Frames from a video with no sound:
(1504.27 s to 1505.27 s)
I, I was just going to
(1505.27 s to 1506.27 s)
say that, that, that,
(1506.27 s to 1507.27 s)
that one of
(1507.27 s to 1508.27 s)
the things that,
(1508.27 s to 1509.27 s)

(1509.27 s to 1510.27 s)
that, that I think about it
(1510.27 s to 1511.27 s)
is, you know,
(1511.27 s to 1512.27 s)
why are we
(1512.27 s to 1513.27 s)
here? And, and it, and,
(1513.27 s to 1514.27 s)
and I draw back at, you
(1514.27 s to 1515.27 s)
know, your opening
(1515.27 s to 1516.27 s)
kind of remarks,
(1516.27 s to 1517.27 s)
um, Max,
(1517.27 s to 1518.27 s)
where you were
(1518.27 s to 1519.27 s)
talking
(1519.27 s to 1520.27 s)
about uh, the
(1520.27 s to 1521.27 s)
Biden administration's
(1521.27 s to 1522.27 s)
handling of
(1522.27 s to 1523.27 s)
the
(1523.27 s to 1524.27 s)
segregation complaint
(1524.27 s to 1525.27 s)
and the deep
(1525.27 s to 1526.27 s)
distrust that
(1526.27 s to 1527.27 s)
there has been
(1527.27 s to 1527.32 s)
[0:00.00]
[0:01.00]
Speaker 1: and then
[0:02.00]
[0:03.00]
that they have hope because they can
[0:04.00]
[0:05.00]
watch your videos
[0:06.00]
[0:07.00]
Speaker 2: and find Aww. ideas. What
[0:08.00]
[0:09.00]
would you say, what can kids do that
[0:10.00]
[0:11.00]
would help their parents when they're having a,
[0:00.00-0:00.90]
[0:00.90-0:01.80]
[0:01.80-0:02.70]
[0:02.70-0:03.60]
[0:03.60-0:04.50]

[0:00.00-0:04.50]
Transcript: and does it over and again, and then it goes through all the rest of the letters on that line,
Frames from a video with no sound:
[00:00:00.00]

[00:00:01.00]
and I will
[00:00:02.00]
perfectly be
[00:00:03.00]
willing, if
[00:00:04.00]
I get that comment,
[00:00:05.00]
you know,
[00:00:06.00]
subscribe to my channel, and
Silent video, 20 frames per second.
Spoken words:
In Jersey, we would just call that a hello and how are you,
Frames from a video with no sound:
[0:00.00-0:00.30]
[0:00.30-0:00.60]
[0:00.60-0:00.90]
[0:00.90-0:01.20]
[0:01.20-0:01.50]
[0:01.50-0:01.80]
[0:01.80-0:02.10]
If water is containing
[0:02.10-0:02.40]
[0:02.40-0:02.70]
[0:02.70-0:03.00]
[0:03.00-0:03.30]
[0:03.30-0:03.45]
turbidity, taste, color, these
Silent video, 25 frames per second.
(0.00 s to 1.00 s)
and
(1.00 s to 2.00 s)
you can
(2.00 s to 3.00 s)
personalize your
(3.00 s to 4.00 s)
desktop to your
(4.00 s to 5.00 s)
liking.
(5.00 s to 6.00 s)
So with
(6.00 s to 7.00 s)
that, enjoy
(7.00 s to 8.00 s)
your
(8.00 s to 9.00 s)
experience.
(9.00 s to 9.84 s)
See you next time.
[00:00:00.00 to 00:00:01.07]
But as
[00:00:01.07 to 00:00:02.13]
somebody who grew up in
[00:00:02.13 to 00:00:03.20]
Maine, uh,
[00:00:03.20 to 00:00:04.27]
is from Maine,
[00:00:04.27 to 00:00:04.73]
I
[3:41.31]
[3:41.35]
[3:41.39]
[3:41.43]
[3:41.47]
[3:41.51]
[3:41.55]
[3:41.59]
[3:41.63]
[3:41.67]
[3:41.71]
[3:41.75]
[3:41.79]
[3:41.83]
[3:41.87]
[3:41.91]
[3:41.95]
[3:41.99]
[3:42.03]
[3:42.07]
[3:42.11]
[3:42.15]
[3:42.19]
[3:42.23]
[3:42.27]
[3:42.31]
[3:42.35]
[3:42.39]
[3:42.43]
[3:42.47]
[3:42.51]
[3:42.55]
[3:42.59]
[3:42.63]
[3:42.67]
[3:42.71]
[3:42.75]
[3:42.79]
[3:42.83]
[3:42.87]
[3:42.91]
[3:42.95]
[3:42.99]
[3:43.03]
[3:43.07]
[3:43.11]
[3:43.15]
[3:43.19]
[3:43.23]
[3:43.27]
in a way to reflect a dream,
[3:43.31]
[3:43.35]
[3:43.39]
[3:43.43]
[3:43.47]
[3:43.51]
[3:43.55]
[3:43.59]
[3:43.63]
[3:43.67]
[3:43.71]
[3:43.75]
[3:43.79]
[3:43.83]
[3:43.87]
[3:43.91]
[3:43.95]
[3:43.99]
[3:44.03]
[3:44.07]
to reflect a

• Problem to work on:
One figure is all that is needed: the number of lines above in which the word "Silent" appears.

• Expected answer:
2